Im strategischen Plan der Konvention wurden konkrete mittel- bis langfristige Ziele und Prioritäten für den internationalen Biodiversitätsschutz festgelegt. Der strategische Plan hatte das Ziel, bis 2010 die gegenwärtige Rate des Biodiversitätsverlustes deutlich zu reduzieren. Das globale 2010-Biodiversitätsziel wurde trotz Erfolgen in einzelnen Bereichen auf regionaler, nationaler und lokaler Ebene insgesamt nicht erreicht. Welche Ziele die globale Biodiversitätspolitik von 2011 bis 2020 verfolgen soll, wurde auf der Konferenz diskutiert.

Daneben trafen die Delegierten Entscheidungen zu zahlreichen weiteren Themen wie:

Ratifizierung, Inkrafttreten

Bis zum 3. Dezember 2016 haben 91 Staaten das Protokoll unterzeichnet bei zusätzlich 91 verbindlichen Ratifizierungen. Es trat am 12. Oktober 2014 in Kraft.[7]

Offene Fragen

Trotz der Einigungen beim Thema Biopiraterie und konkreten Zusagen beim Artenschutz, der Abschaffung von klima- und umweltfeindlichen Subventionen und dem Umbau der Ernährungswirtschaft hin zur nachhaltigen Landwirtschaft, ließ die Konferenz einige Punkte offen: Gerade die Finanzierungsfrage vieler Projekte blieb ungeklärt. Den Vorschlag Brasiliens und anderer Länder der Südhalbkugel, ein Finanzierungskonzept über 200 Milliarden US-Dollar zu verabschieden, wiesen die Vertreter der EU und Japans angesichts der Finanzkrise zurück. Auch das Fehlen der Vereinigten Staaten von Amerika auf der Konferenz blieb eine schwere Hypothek bei der Umsetzung der vereinbarten Ziele.

Die Einigung beim ABS-Protokoll bewerteten die meisten Konferenzteilnehmer als Erfolg und versprechen sich auch von den anderen Ergebnissen positive Auswirkungen auf die weltweite Biodiversität.

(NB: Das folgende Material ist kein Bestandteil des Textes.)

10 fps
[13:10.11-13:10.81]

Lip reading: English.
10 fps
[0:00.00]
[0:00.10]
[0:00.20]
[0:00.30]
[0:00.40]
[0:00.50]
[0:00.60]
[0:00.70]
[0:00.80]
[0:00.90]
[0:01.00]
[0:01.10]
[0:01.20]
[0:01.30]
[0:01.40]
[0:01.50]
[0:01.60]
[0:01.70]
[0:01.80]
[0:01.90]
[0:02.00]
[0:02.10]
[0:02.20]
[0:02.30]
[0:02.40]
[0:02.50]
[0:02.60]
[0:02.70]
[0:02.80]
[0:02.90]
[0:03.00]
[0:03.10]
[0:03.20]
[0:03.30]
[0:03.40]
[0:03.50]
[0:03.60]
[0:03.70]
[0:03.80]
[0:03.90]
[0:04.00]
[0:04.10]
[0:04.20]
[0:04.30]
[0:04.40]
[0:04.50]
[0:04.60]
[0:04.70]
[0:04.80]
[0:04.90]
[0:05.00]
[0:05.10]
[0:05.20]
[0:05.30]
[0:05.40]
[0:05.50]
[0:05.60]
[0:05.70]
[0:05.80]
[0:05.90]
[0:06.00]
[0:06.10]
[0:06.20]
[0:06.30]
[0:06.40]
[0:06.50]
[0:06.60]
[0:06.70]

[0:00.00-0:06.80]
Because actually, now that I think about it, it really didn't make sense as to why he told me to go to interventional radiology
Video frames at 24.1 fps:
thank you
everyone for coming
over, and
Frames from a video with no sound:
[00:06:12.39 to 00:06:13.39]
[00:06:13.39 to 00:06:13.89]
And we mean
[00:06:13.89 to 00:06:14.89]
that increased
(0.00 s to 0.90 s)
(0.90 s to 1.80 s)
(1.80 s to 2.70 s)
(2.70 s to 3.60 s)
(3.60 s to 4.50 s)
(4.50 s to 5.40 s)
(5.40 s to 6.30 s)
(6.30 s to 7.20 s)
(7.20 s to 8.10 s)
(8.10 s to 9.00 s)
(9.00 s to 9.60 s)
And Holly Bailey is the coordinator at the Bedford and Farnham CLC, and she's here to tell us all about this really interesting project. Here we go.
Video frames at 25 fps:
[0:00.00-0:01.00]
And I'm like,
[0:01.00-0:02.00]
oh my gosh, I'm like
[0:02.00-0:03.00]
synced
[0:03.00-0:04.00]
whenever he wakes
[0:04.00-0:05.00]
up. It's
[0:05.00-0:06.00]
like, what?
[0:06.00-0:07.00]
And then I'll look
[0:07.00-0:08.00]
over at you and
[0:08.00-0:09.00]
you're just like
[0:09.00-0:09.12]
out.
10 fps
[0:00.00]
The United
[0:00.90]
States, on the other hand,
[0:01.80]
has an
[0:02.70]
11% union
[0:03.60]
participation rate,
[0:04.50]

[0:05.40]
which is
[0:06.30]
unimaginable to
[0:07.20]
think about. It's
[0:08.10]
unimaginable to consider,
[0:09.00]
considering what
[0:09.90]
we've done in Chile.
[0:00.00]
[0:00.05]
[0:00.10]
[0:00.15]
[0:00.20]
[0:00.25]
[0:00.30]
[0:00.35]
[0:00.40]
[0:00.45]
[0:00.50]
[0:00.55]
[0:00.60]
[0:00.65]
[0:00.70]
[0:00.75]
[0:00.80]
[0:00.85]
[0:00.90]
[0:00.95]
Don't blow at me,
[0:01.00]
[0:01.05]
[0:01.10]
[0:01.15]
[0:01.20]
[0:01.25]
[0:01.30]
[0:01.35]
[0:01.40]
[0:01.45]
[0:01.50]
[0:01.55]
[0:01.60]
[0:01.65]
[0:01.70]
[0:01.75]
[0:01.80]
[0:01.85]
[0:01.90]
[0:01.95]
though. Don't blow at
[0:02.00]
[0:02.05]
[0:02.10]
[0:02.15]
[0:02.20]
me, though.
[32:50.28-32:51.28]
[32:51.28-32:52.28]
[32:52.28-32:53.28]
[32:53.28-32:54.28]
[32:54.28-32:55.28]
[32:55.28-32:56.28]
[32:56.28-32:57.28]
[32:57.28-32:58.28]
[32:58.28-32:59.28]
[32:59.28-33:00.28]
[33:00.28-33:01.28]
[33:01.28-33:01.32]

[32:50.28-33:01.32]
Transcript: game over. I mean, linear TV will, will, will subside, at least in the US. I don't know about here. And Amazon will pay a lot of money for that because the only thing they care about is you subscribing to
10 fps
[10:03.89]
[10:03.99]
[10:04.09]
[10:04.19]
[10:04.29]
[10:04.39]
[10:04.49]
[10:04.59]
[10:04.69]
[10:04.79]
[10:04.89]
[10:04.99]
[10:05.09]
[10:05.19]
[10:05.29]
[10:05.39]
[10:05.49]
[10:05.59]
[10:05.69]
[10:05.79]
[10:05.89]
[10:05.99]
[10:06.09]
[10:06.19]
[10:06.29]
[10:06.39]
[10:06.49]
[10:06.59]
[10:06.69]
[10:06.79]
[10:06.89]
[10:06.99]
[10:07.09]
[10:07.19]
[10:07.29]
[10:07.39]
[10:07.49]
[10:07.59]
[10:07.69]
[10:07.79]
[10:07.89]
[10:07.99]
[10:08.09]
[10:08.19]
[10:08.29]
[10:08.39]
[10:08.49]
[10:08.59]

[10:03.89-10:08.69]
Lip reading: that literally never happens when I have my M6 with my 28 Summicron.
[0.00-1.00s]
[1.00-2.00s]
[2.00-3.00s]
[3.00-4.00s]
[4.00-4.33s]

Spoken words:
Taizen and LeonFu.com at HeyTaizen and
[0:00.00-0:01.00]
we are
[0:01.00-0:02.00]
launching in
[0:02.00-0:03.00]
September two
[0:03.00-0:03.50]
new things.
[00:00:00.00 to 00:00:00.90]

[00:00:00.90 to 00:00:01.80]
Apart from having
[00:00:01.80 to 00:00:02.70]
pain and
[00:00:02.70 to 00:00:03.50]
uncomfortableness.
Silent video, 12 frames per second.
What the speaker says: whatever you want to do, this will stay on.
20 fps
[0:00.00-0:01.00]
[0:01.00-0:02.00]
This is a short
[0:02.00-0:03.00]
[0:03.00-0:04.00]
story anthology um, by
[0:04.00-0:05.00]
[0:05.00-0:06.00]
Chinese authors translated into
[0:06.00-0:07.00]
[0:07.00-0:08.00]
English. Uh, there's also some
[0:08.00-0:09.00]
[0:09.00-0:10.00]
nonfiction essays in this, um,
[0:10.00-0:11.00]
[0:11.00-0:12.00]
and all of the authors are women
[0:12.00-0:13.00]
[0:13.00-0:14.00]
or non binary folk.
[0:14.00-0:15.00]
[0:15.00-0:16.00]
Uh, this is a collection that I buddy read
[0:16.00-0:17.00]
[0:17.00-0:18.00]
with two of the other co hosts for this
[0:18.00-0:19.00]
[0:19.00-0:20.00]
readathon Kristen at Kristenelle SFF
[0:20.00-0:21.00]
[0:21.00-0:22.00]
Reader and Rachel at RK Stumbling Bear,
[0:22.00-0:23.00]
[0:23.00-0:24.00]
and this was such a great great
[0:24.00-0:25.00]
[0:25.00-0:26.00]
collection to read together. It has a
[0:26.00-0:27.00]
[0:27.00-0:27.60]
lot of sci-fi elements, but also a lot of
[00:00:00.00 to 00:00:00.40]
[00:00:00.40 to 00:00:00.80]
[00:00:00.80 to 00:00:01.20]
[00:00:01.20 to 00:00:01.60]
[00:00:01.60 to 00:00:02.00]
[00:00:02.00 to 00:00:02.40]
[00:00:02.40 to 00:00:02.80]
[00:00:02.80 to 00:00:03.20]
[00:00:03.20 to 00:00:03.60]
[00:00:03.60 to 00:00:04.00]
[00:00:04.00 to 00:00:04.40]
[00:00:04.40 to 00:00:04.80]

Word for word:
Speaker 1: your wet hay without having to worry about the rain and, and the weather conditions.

Der amtierende deutsche Bundesumweltminister Norbert Röttgen sprach von einem „weltweiten Aufbruchssignal“, und auch Vertreter der Umweltverbände äußerten sich zuversichtlich: „Das ist ein starkes Signal an die Weltgemeinschaft, die Artenvielfalt und damit die eigene Lebensgrundlage zu sichern“, konstatierte der Vorsitzende des Bundes für Umwelt und Naturschutz Deutschland (BUND), Hubert Weiger, und auch internationale Beobachter sehen den Kompromiss positiv: „Das Nagoya-Protokoll ist ein historisches Ergebnis“, stellte Jim Leape, Chef der Umweltorganisation World Wide Fund For Nature (WWF) abschließend fest.